Бика выслушал и сказал:
– Ничего страшного. Вали все на Омира.
– Он тоже перепугался.
– Еще бы. В тюрьму никто не хочет. А там ой как х…во.
– Хреноверть в том, что мы с Омиром были в тот момент правы. Но сейчас…
– Да брось ты думать о терпиле. Если бы даже и убил его, то и х… с ним. Выкручивайся, как можешь.
У Курмангалиевых матушку выслушали, но дядя Урайхан сказал, что начальник Советского РОВД вряд ли послушается его. Мама пошла к
Курмашу. Отец Пилы не стал прибедняться и ссылаться на выходной, а сразу же позвонил начальнику райотдела Иванову и попросил его вывести из дела Ахметова.
Звонок Курмаша оказался для меня решающим. Родители Омира через знакомых вышли на замминистра внутренних дел только во вторник, когда материалы дела от участкового успели поступить к дознавателю.
На руках дознавателя было указание меня не трогать, а с остальными разбираться по закону. Омиру понадобился месяц хождений на допросы, ублажать Максимовского, который требовал, чтобы отец Омира, как писатель помог ему с изданием поэтического сборника.
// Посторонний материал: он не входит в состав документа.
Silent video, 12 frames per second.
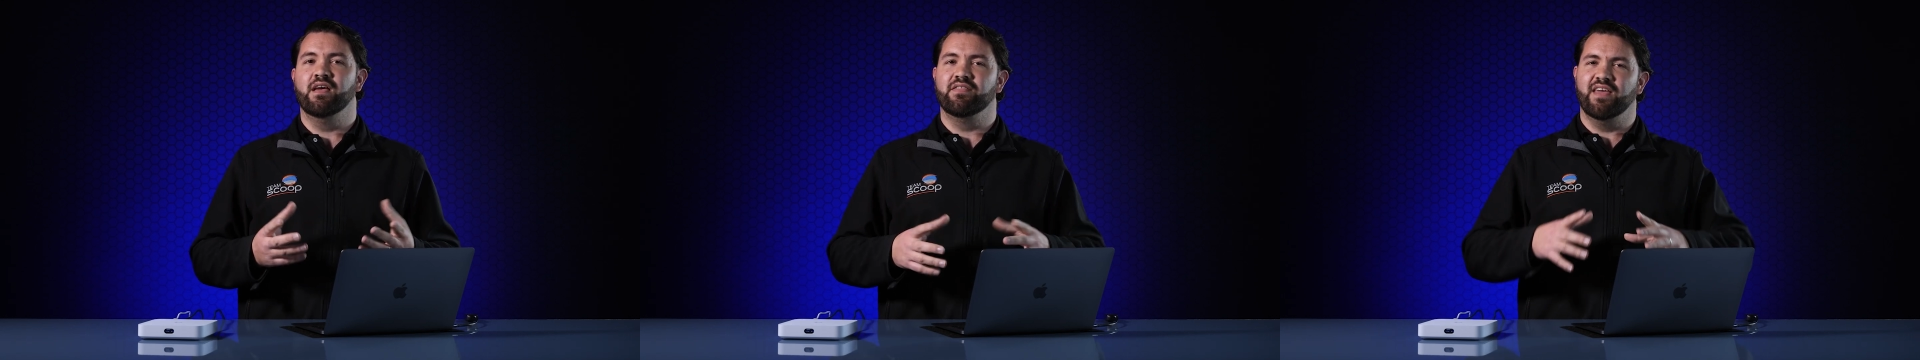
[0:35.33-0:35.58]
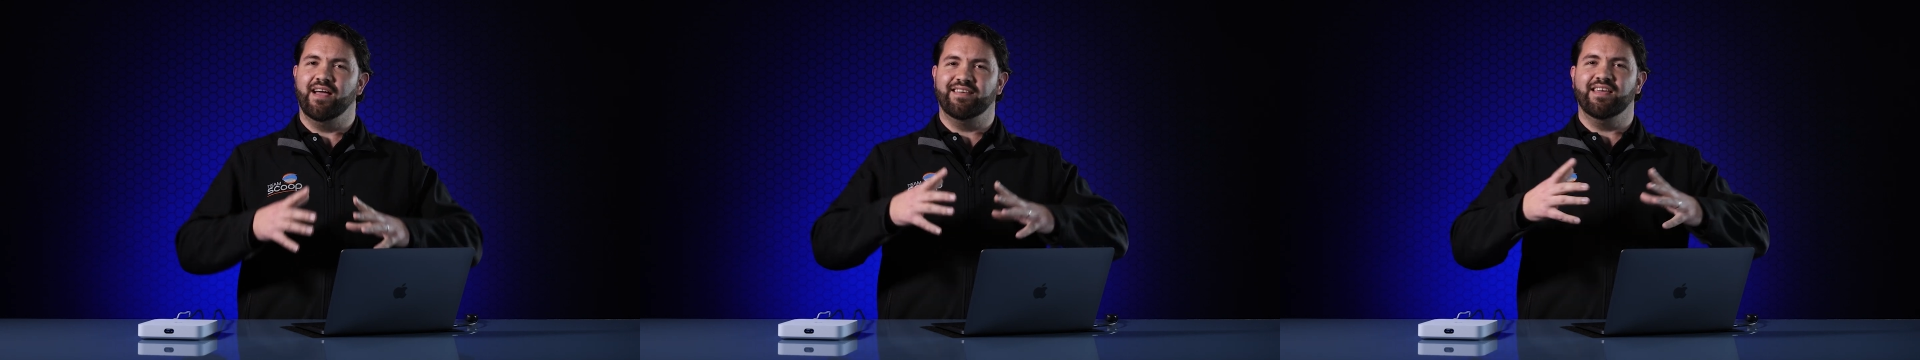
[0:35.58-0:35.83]

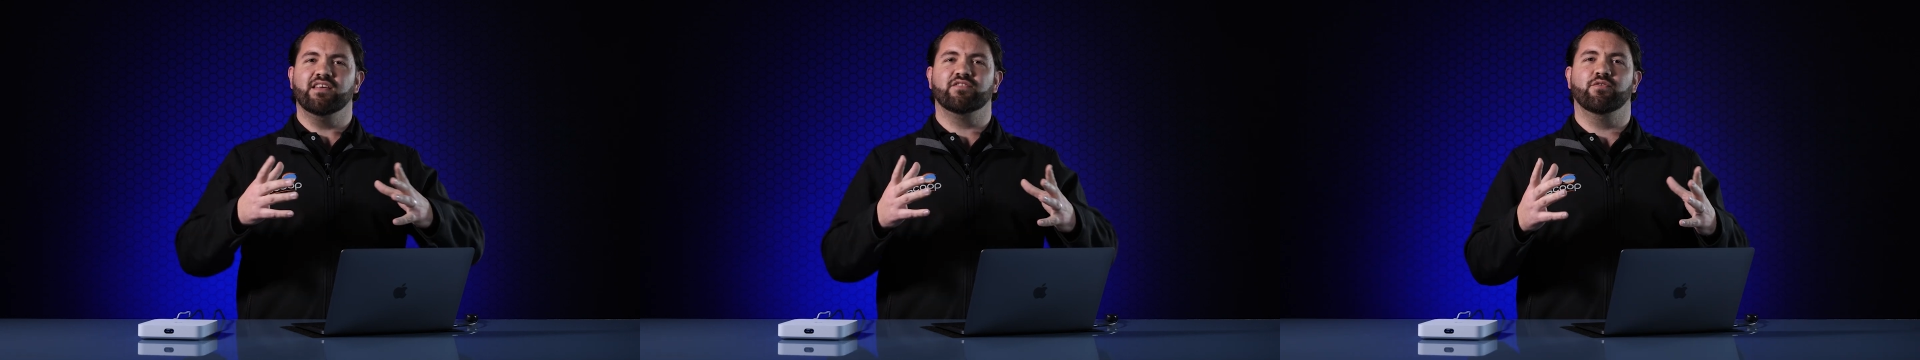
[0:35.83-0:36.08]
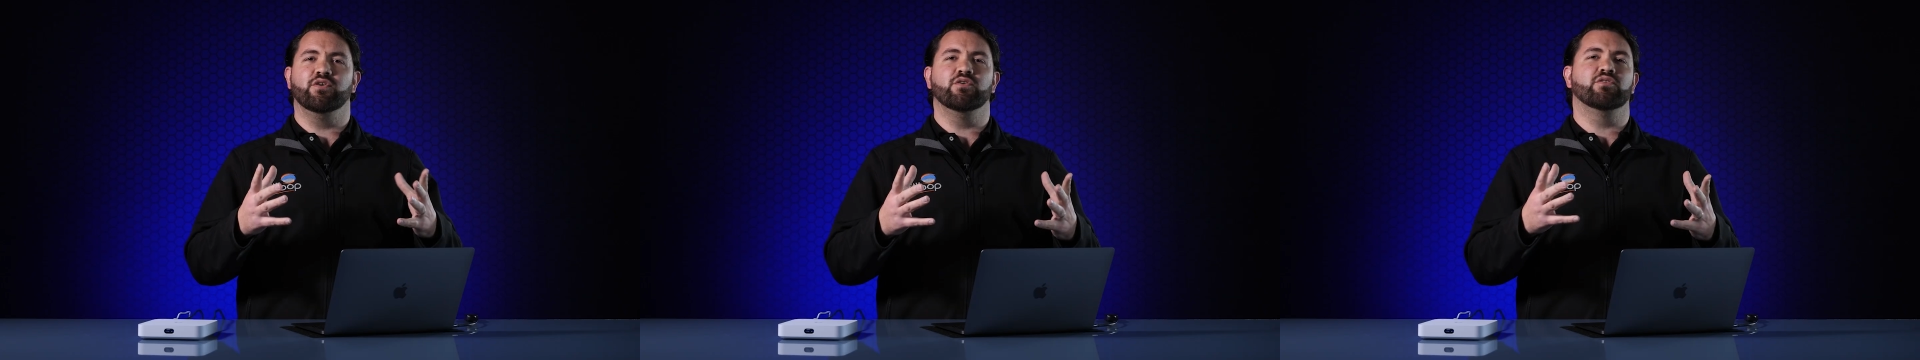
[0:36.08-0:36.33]
The idea is
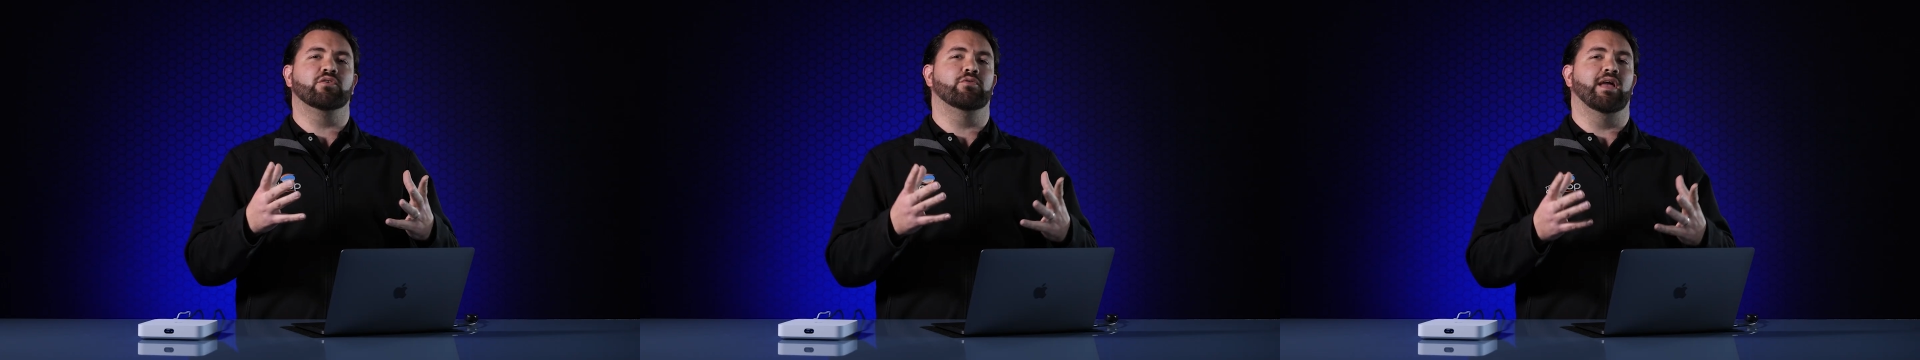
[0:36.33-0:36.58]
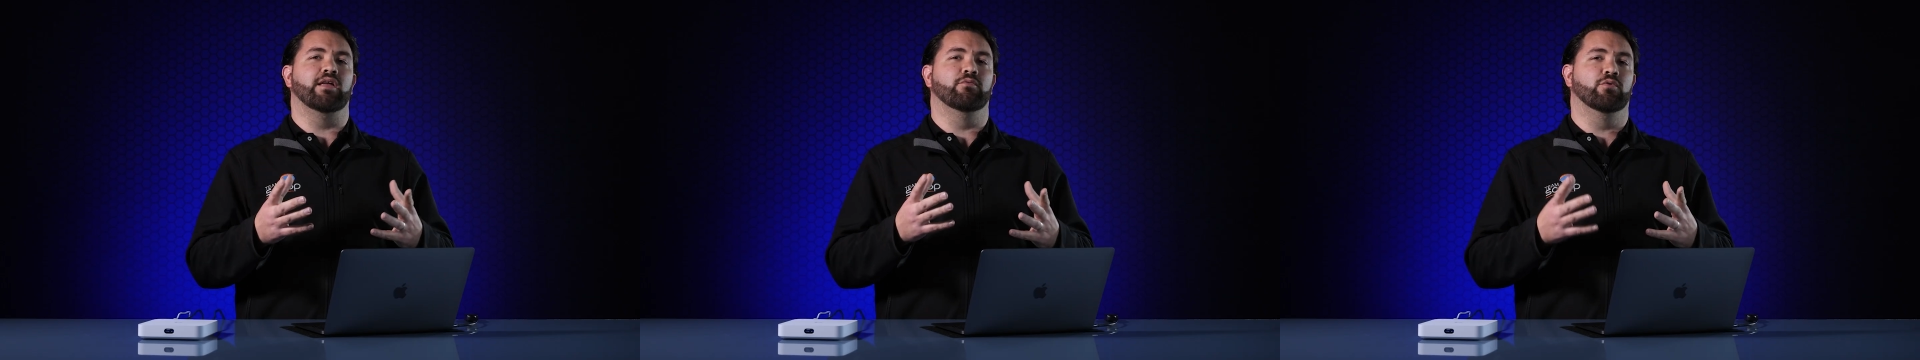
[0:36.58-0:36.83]
for you to
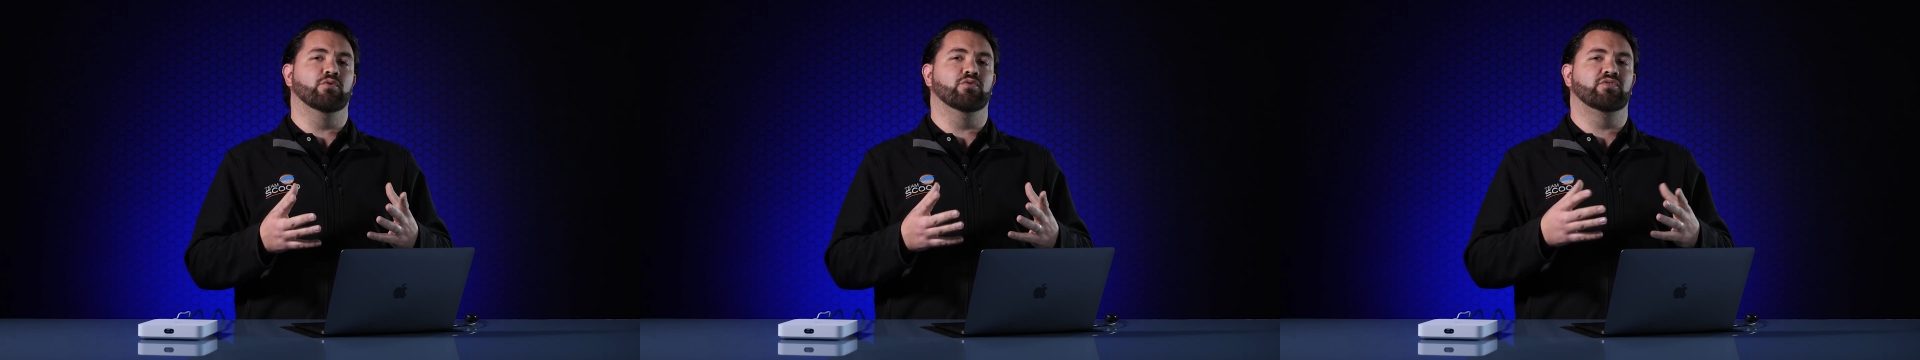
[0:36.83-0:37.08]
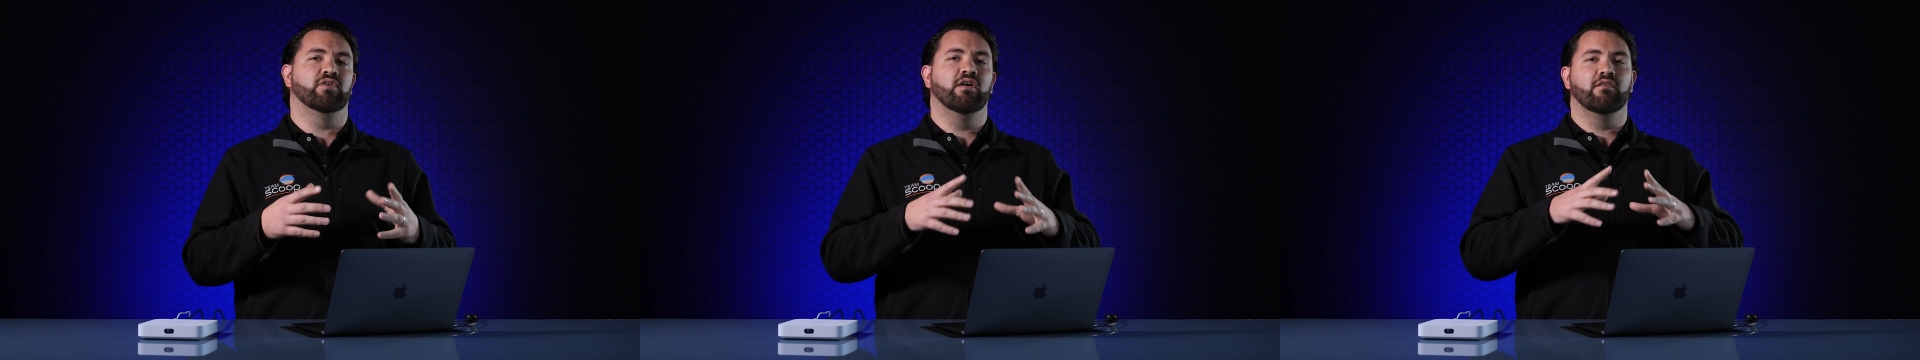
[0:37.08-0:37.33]
create
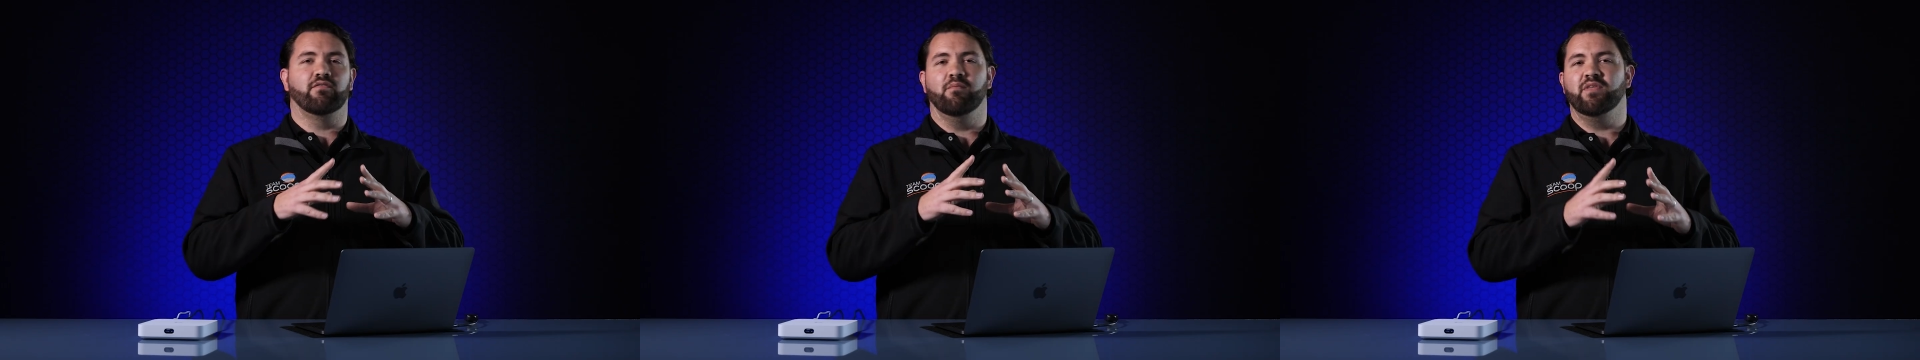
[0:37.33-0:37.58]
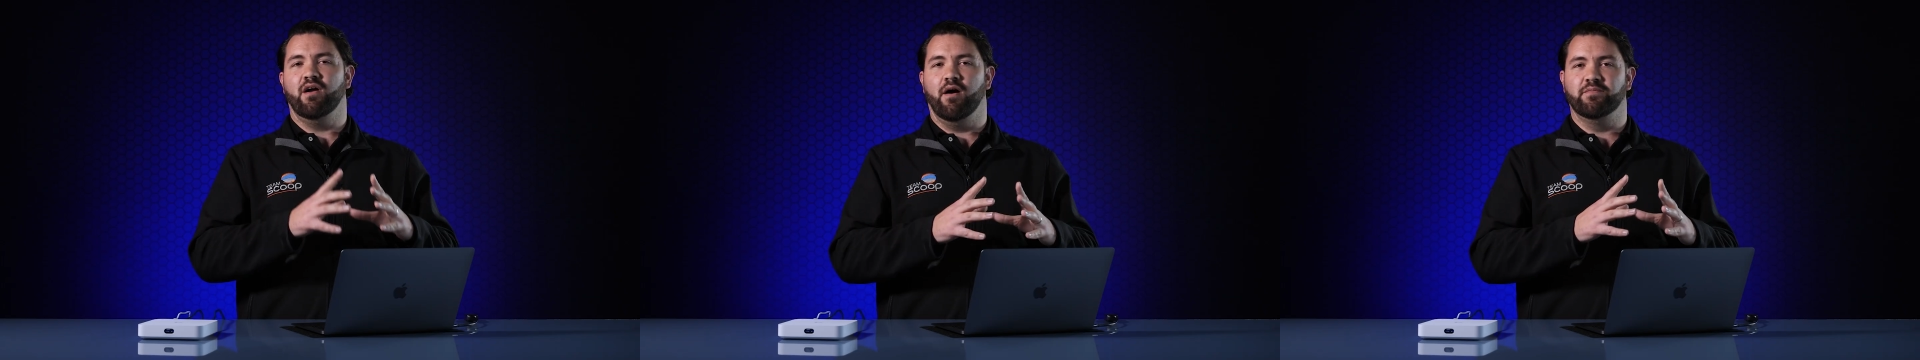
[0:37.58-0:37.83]
rules from
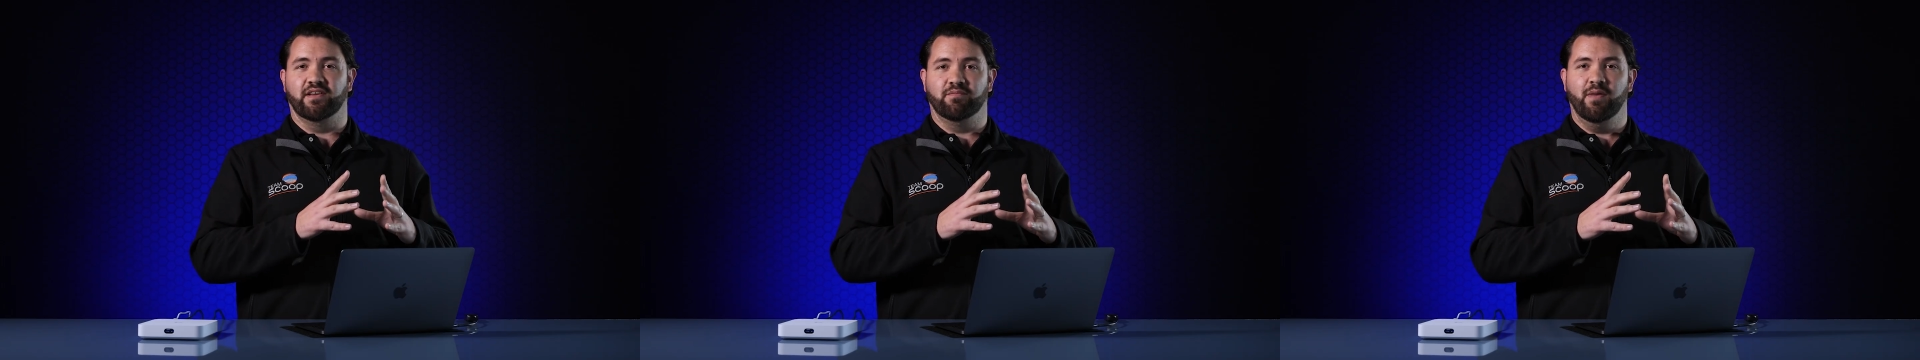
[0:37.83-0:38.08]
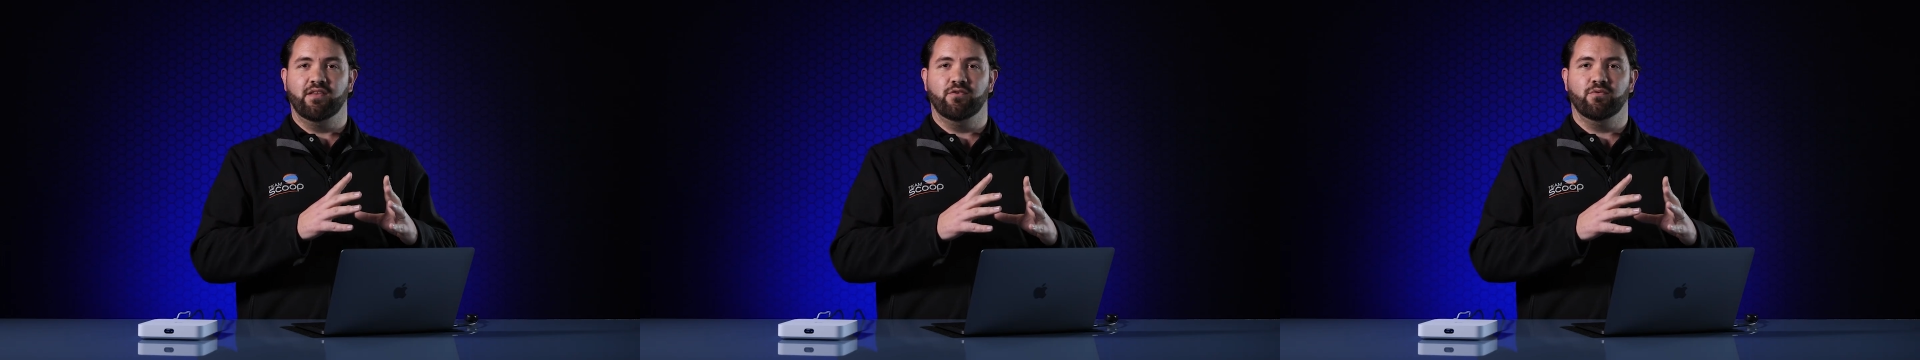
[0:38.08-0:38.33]
the objects
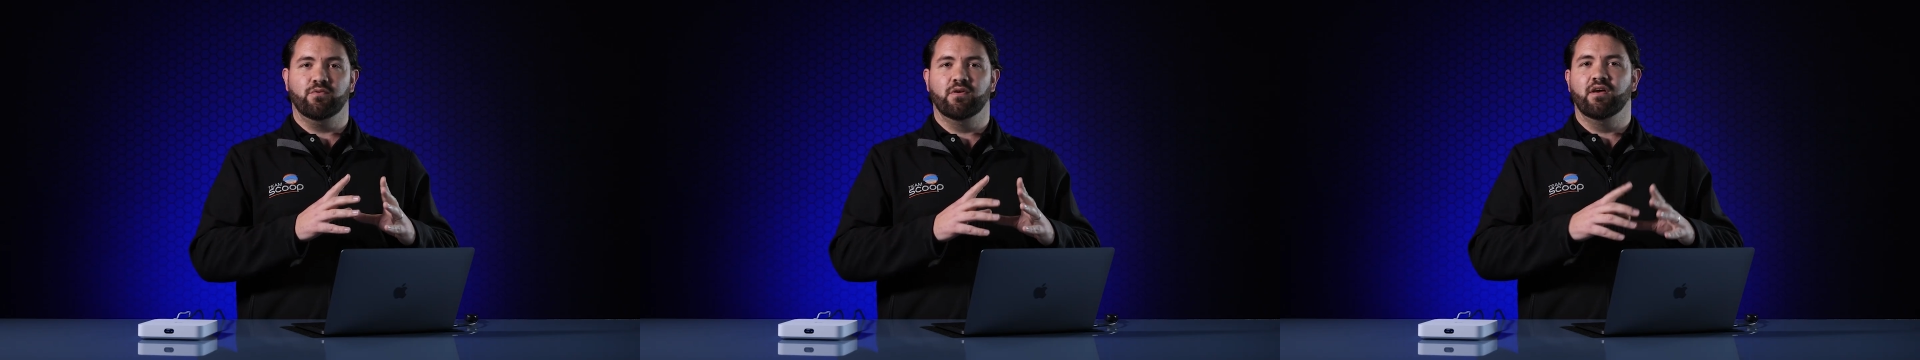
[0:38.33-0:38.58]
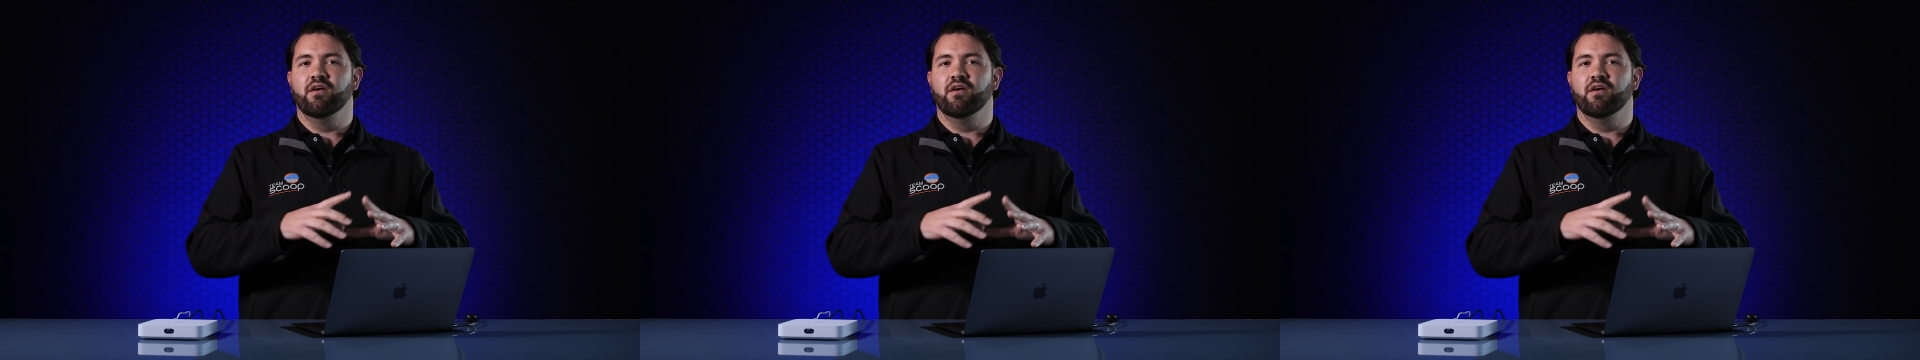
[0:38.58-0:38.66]
menu,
Его друг Лукьянович, пролежав неделю в больнице, наказания для нас не требовал и у Омира ничего не просил.
Что до Марала, то он после избиения футболиста побежал искать спасения от Максимовского в гостиничном пункте милиции. Там его и настиг журналист. Наш друг и товарищ вложил Омира и меня с потрохами.